I've only had two hiccups with self-publishing this novel:

First, I had to change the title. There's a film that came out recently that had the same title as my original one. For such an unusual word, this surprises me. Since they "published" first, as it were, I had to come up with a new title. It was hard to let go of the old one, seeing as I'd been carrying it around with me since 2005 when I first had the twinkle of an idea for the story. My fault, though. If I'd published it sooner, I could have kept the original title. However, the current title will do. It's easier to pronounce and spell at least.

The second reason is also my fault. Due to the title change, I did a mass search-and-replace in the manuscript, and then went through the final draft to make sure the house name didn't read weirdly anywhere. As I did so, I started editing, and therein lies a trap. Every time you re-read something you wrote, you get the urge to revise it. I changed a lot more than I intended to. And then when I formatted the manuscript and went  through it again to make sure nothing wonky had happened, I did yet another edit! You'd think I'd learn...

Also, because I'm so good at overthinking, I started doubting whether I should publish it at all. Maybe I should re-write the whole thing. Maybe some of the descriptions would work better as scenes or journal entries. Maybe this. Maybe that. In the end, I reminded myself that trying to tell three generations of story in a novel without slowing the story down too much isn't easy, and in all my drafts I was trying to do that by balancing full-on scenes, quick descriptions, and journal entries. Some days, I think it more or less worked. Other days, well, we won't talk about those days. A benefit of finally publishing this story is that I can't revise it anymore. I've had to let go of it once and for all.
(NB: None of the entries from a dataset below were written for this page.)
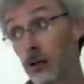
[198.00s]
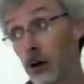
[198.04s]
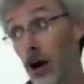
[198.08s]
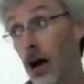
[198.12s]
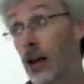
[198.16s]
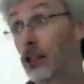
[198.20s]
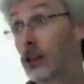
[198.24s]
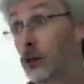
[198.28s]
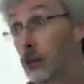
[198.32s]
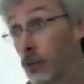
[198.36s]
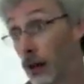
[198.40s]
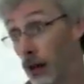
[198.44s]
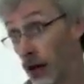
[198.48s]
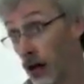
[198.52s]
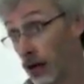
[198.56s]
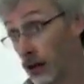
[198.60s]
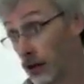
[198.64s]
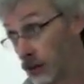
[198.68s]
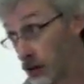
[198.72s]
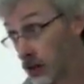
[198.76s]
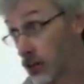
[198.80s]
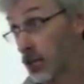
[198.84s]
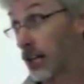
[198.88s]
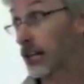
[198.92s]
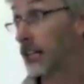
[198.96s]
and the
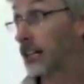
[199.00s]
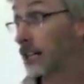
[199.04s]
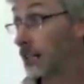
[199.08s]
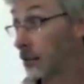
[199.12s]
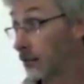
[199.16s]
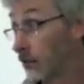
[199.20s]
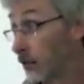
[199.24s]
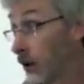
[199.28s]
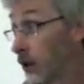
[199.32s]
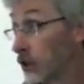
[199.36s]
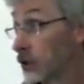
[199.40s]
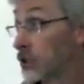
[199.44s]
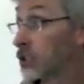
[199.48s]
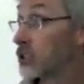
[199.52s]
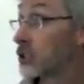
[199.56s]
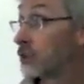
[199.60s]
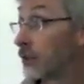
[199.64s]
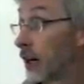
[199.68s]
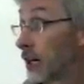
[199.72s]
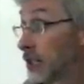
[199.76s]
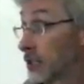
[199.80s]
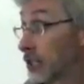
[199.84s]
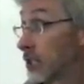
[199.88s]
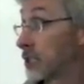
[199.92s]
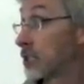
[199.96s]
plant's taking advantage of
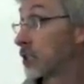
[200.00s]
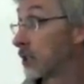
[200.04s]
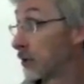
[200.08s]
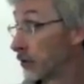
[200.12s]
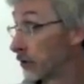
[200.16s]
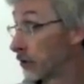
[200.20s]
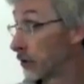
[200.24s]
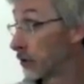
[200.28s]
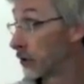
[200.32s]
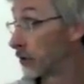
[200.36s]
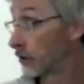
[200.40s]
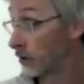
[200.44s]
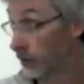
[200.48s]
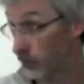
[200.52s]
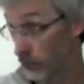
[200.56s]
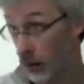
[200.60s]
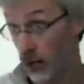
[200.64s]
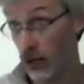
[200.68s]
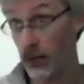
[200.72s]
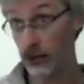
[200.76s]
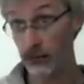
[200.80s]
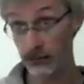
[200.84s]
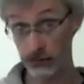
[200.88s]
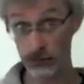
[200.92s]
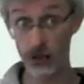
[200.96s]
us eating fruit
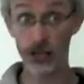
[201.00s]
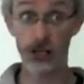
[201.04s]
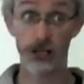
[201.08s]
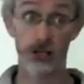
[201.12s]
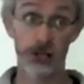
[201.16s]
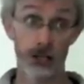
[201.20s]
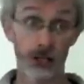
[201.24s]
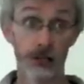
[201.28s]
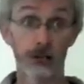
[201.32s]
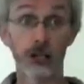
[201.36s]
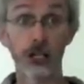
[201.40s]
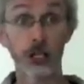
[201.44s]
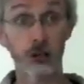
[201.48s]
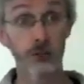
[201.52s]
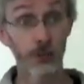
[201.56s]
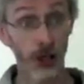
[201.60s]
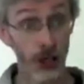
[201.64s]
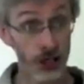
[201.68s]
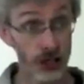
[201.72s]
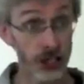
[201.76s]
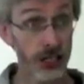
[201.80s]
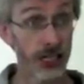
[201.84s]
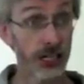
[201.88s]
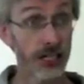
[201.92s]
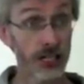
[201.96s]
by us
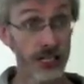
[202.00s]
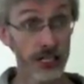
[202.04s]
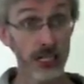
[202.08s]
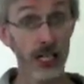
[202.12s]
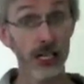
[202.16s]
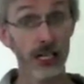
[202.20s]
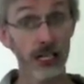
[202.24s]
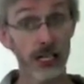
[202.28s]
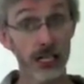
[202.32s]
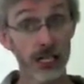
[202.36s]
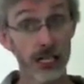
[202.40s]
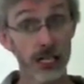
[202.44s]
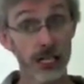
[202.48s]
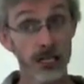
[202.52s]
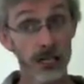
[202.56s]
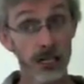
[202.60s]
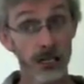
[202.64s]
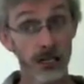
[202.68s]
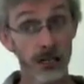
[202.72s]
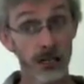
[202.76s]
dispersing its seeds.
Over the many versions of this book, I've learned a lot about novel writing, and it's clearly showing in the upcoming books that I'm going to release. More detailed outlines to work from (I've tried pantstering, and it just doesn't work for me; I need some structure to start with, darn it), more scenes, more conflict, and less description, for starters.
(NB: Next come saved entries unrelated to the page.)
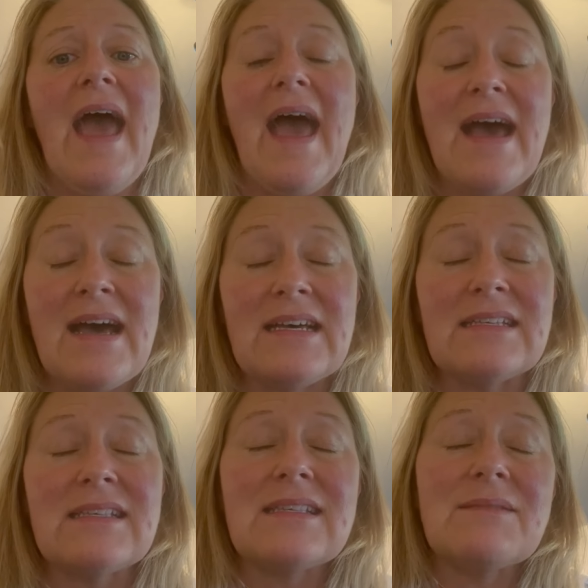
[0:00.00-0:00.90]

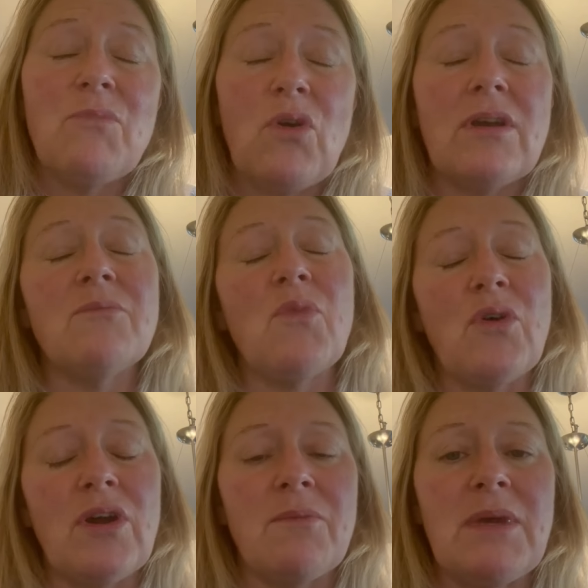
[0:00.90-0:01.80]
as more and
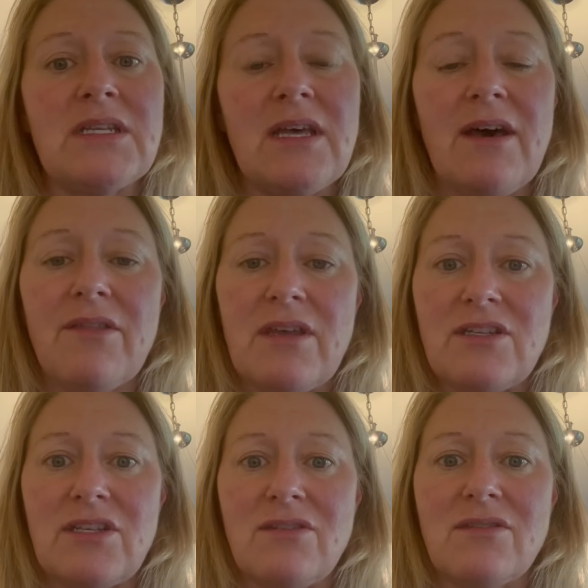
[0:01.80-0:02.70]
more mental health
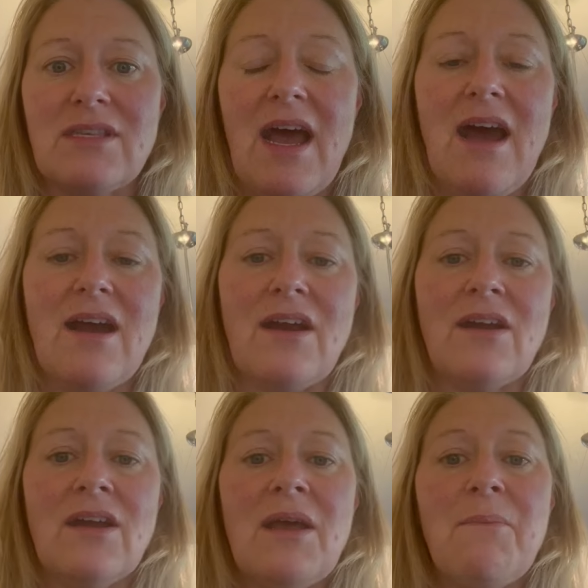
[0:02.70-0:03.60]
issues
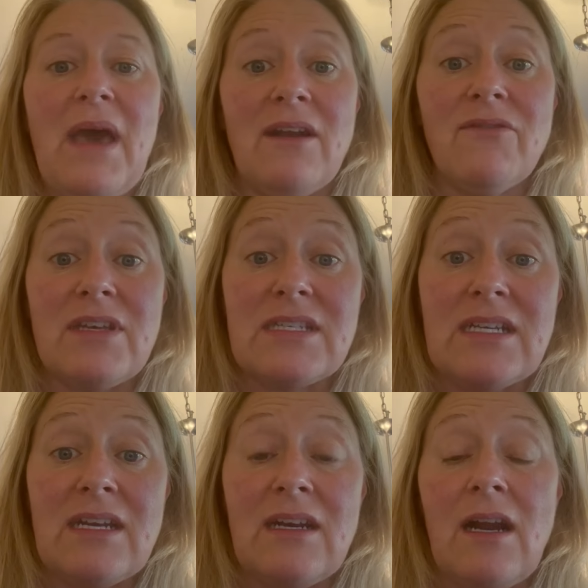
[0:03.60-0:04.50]
are
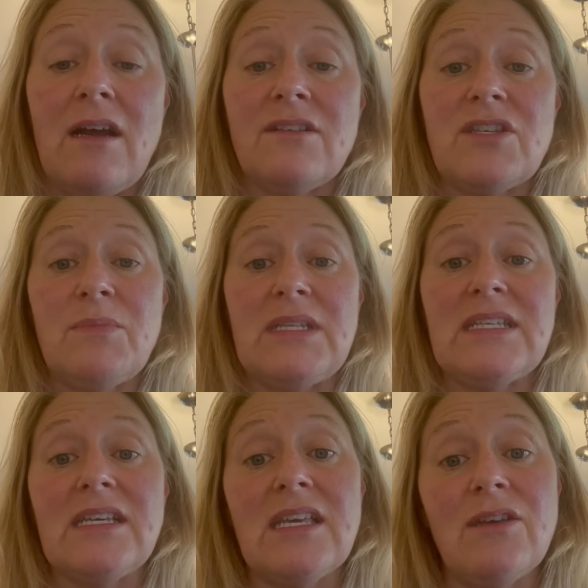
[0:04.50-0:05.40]
manifesting in our
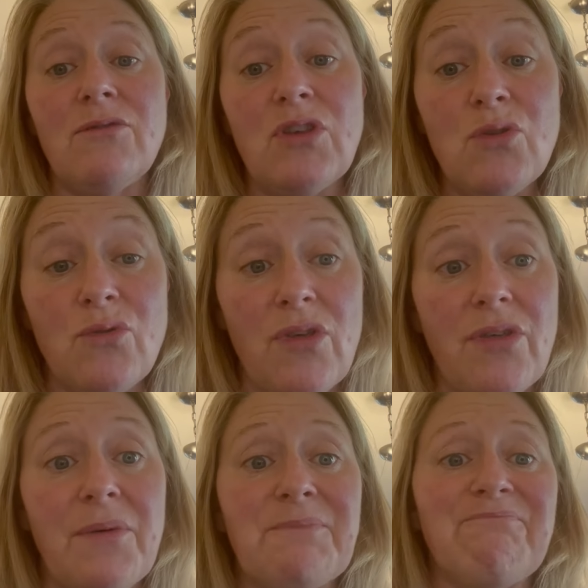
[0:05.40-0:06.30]
LGBTQ youth.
Go read it. I hope you like it. I have more stories in me. They are coming soon. (The next one is a children's story!)

P.S. If you do find any typos or wonky formatting, please let me know and I will do my best to fix them. Since Smashwords distributes the manuscript in various formats to accommodate all the different e-reader platforms, things can obviously go pear-shaped in one format or another, despite their auto-vetter, which tries to catch errors before the manuscript goes live.